Custom metrics and selectors
============================

.. jupyter-execute::
    :hide-code:

    from pathlib import Path
    import os
    import pandas as pd

    path_to_systems = Path(os.getcwd()) / "tests" / "data" / "predictions"
    pd.options.display.float_format = lambda x: "{:.2f}".format(x)

.. currentmodule:: peppr

``peppr`` is written with extensibility in mind:
You can easily define your own :class:`Metric` and :class:`Selector` classes
to extend the functionality of the package.

Creating a custom metric
------------------------
To create a custom metric, one only needs to subclass the :class:`Metric` base class.
For the scope of this tutorial we will create an all-atom RMSD as metric.

.. jupyter-execute::

    import peppr
    import numpy as np
    import biotite.structure as struc

    class RMSD(peppr.Metric):

        # This is mandatory
        @property
        def name(self):
            return "My awesome RMSD"

        # This optionally enables binning for `Evaluator.summarize_metrics()`
        @property
        def thresholds(self):
            return {"good": 0.0, "ok": 10.0, "bad": 20.0}

        # The core of each metric
        def evaluate(self, reference, pose):
            # Filter to common atoms
            reference, pose = peppr.filter_matched(reference, pose)
            # `reference` and `pose` are probably not superimposed onto each other
            pose, _ = struc.superimpose(reference, pose)
            return struc.rmsd(reference, pose).item()

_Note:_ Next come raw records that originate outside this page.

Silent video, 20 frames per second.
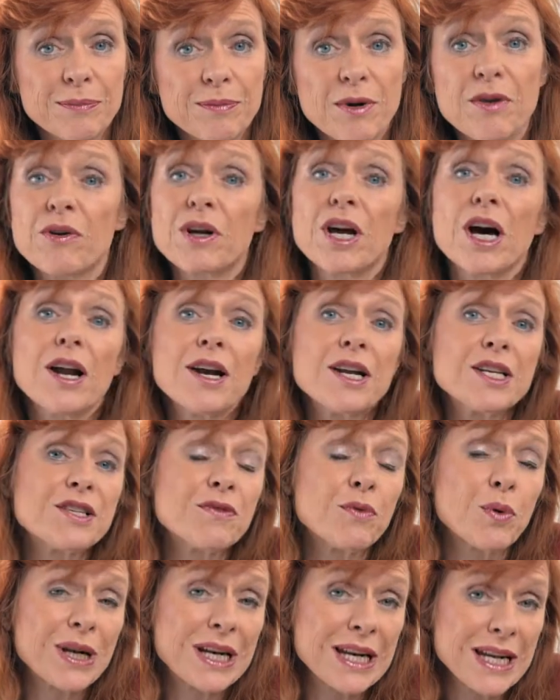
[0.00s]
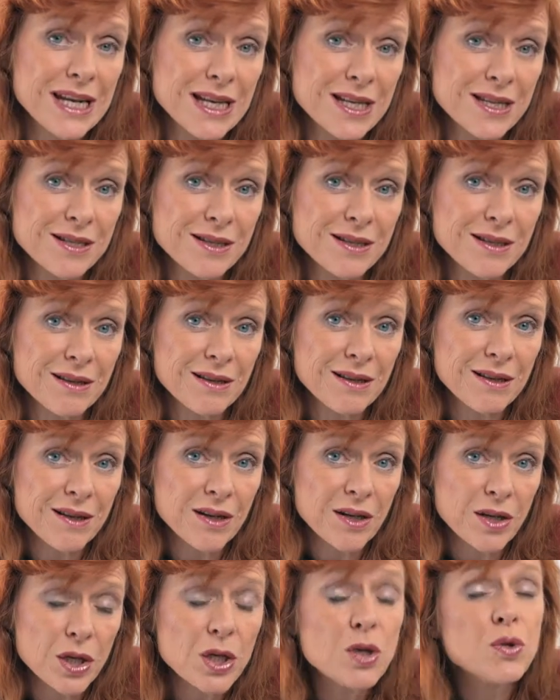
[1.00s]
But regardless of what it is,
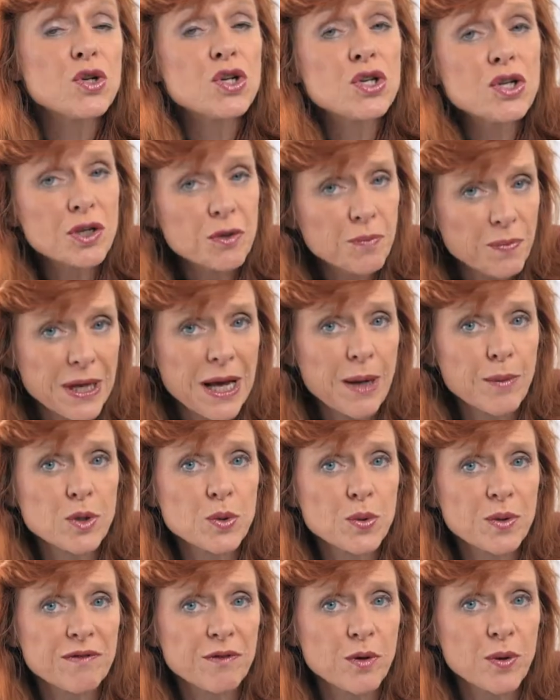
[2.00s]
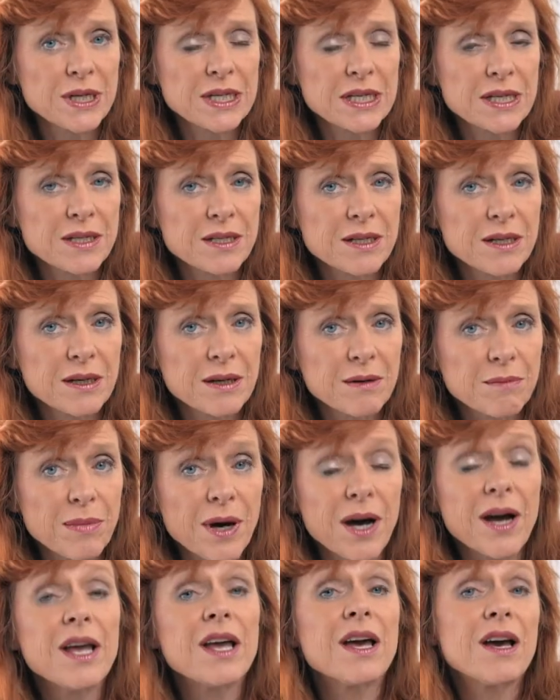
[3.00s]
you should be able to avoid it
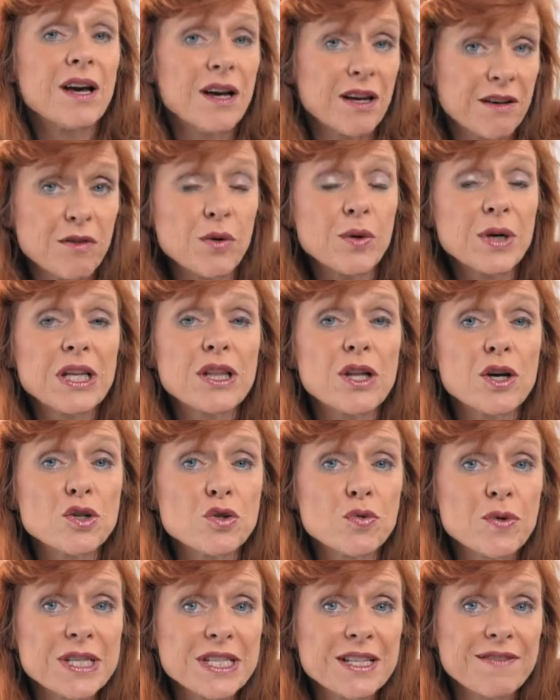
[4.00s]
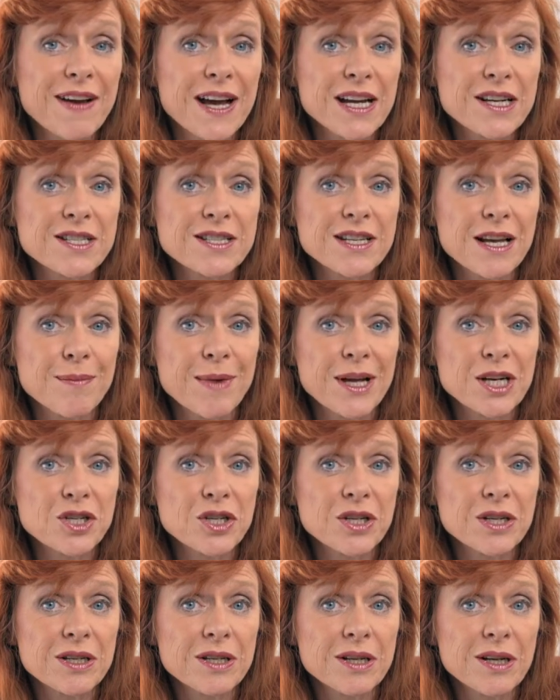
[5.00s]
by avoiding those risk factors I
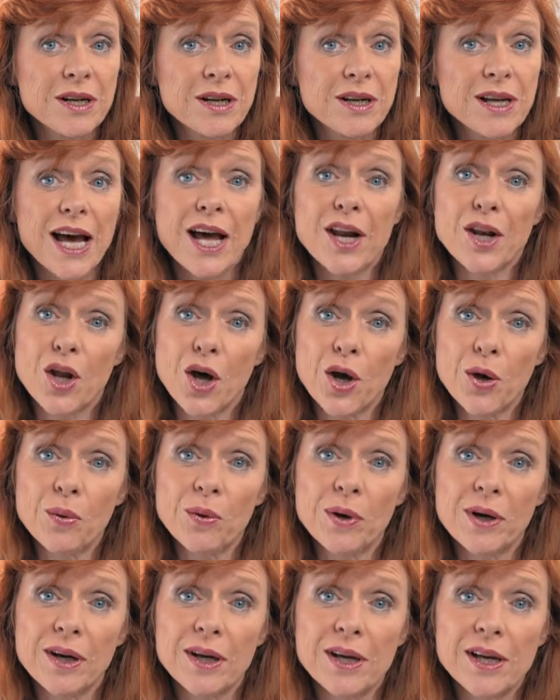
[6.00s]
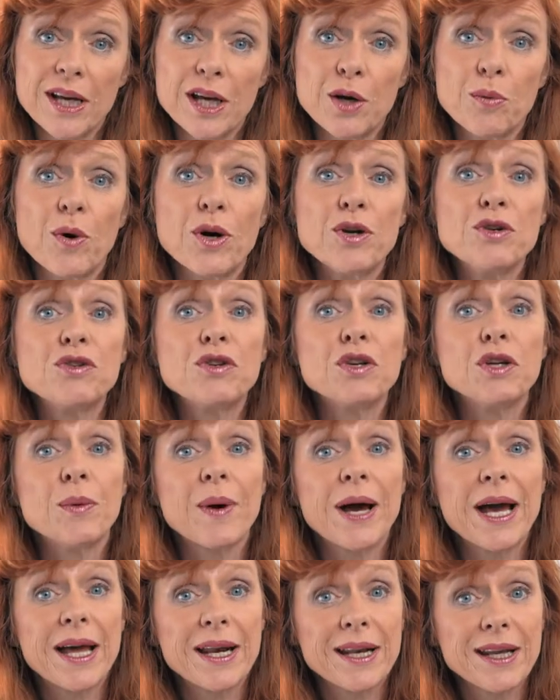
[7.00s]
mentioned. And no, it won't do
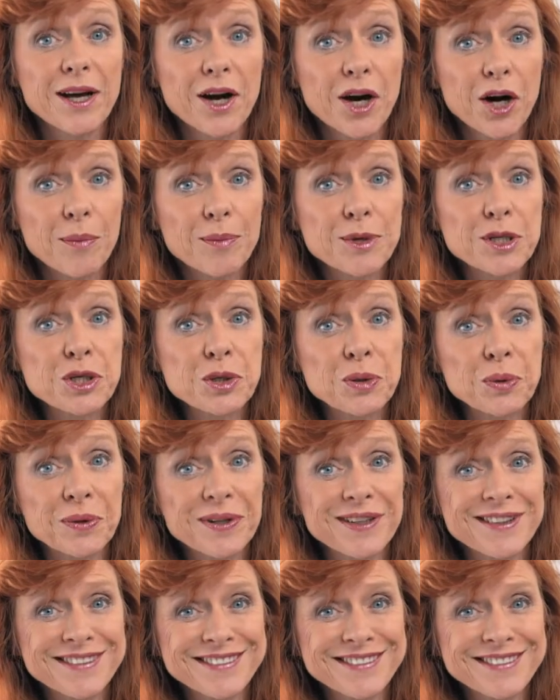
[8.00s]
you any harm at all.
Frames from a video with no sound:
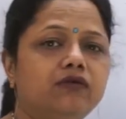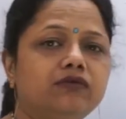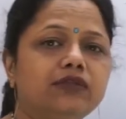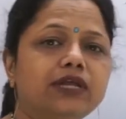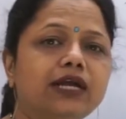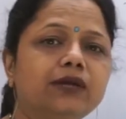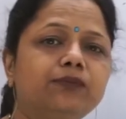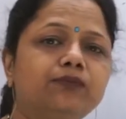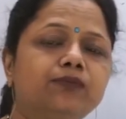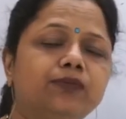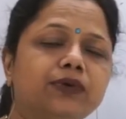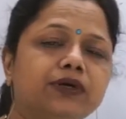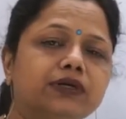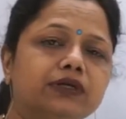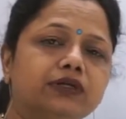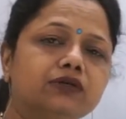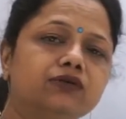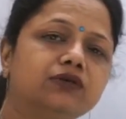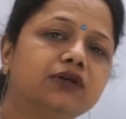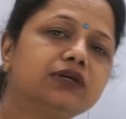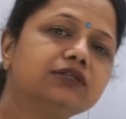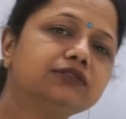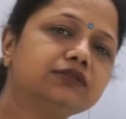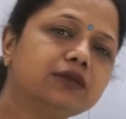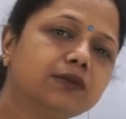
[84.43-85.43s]
that
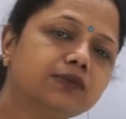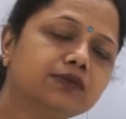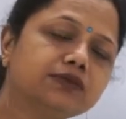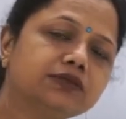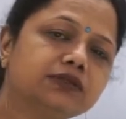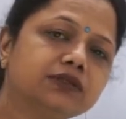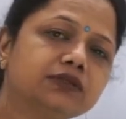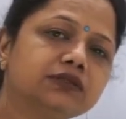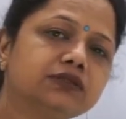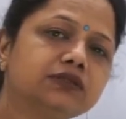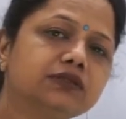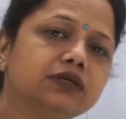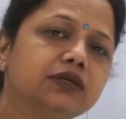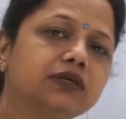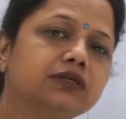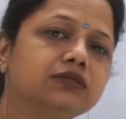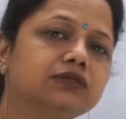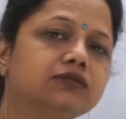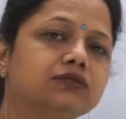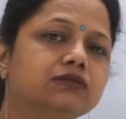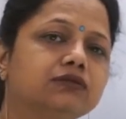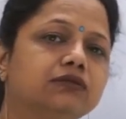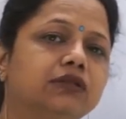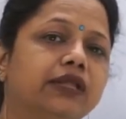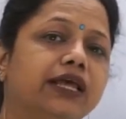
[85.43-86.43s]
particular substance,
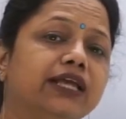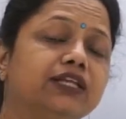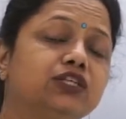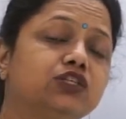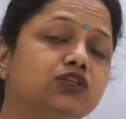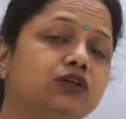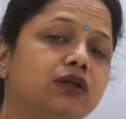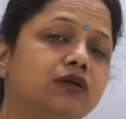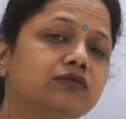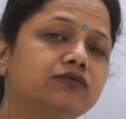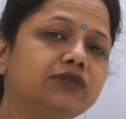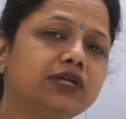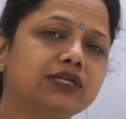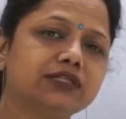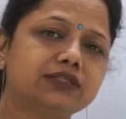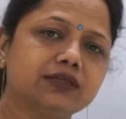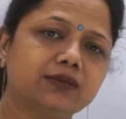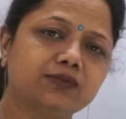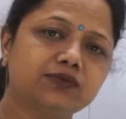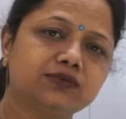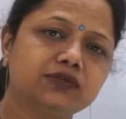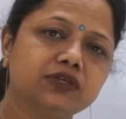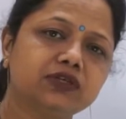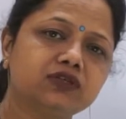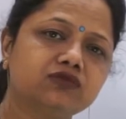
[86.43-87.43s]
is nature of that
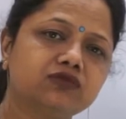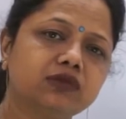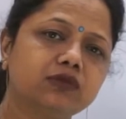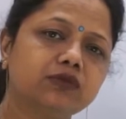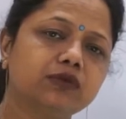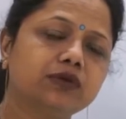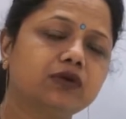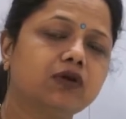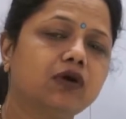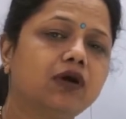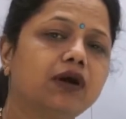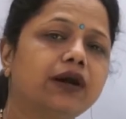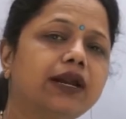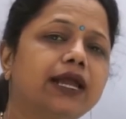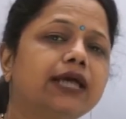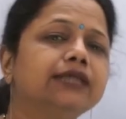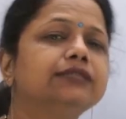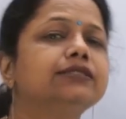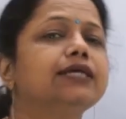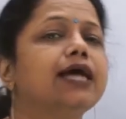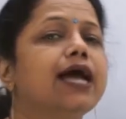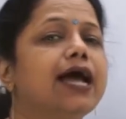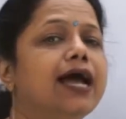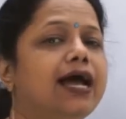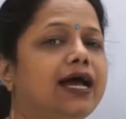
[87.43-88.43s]
substance will be called as
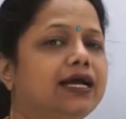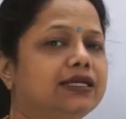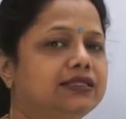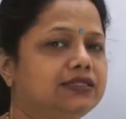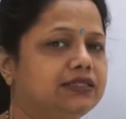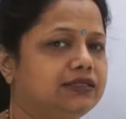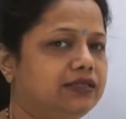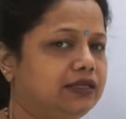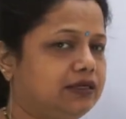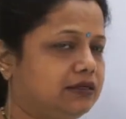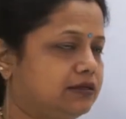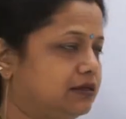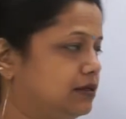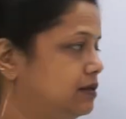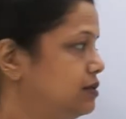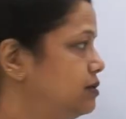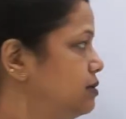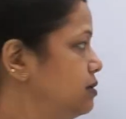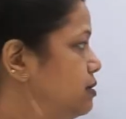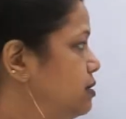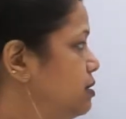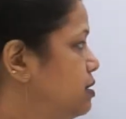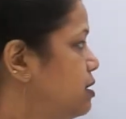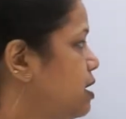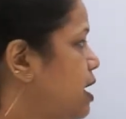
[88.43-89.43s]
acidic.
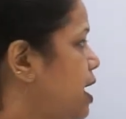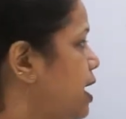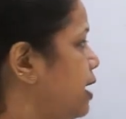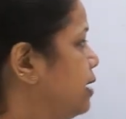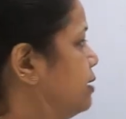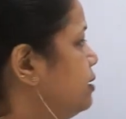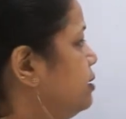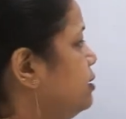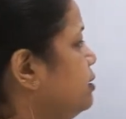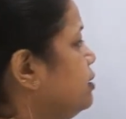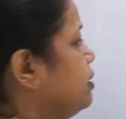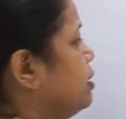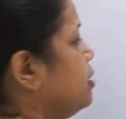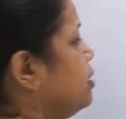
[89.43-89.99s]
And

        # Defines whether a smaller or larger value indicates a better prediction
        # Used by the `Selector` classes
        def smaller_is_better(self):
            return True

A few notes on the :meth:`evaluate()` method:
The purpose of a :class:`Metric` is to be used in context of an :class:`Evaluator`.
As the :class:`Evaluator` already automatically preprocesses the input systems passed
to :meth:`Evaluator.feed()`, we can rely on some properties of each system that make
our life easier:

- The input system will only contain heavy atoms (i.e. no hydrogen).
- The input reference and pose have a `matched` annotation that can be used as mask
  to obtain corresponding atoms between the reference and pose.
  This means that atom ``reference[reference.matched][i]`` corresponds to the atom
  ``pose[pose.matched][i]``.
  You can use the convenient :func:`peppr.filter_matched()` function to get a
  reference and pose :class:`AtomArray` with matching shape, if required for the metric.
  Finding the optimal atom mapping in case of ambiguous scenarios, as they appear in
  homomers or symmetric molecules, is already handled under the hood beforehand.
- The :class:`Metric` should respect the ``hetero`` annotation of the input
  :class:`biotite.structure.AtomArray`.
  An atom where ``hetero`` is ``False`` is defined as polymer and where ``hetero`` is
  ``True`` as small molecule.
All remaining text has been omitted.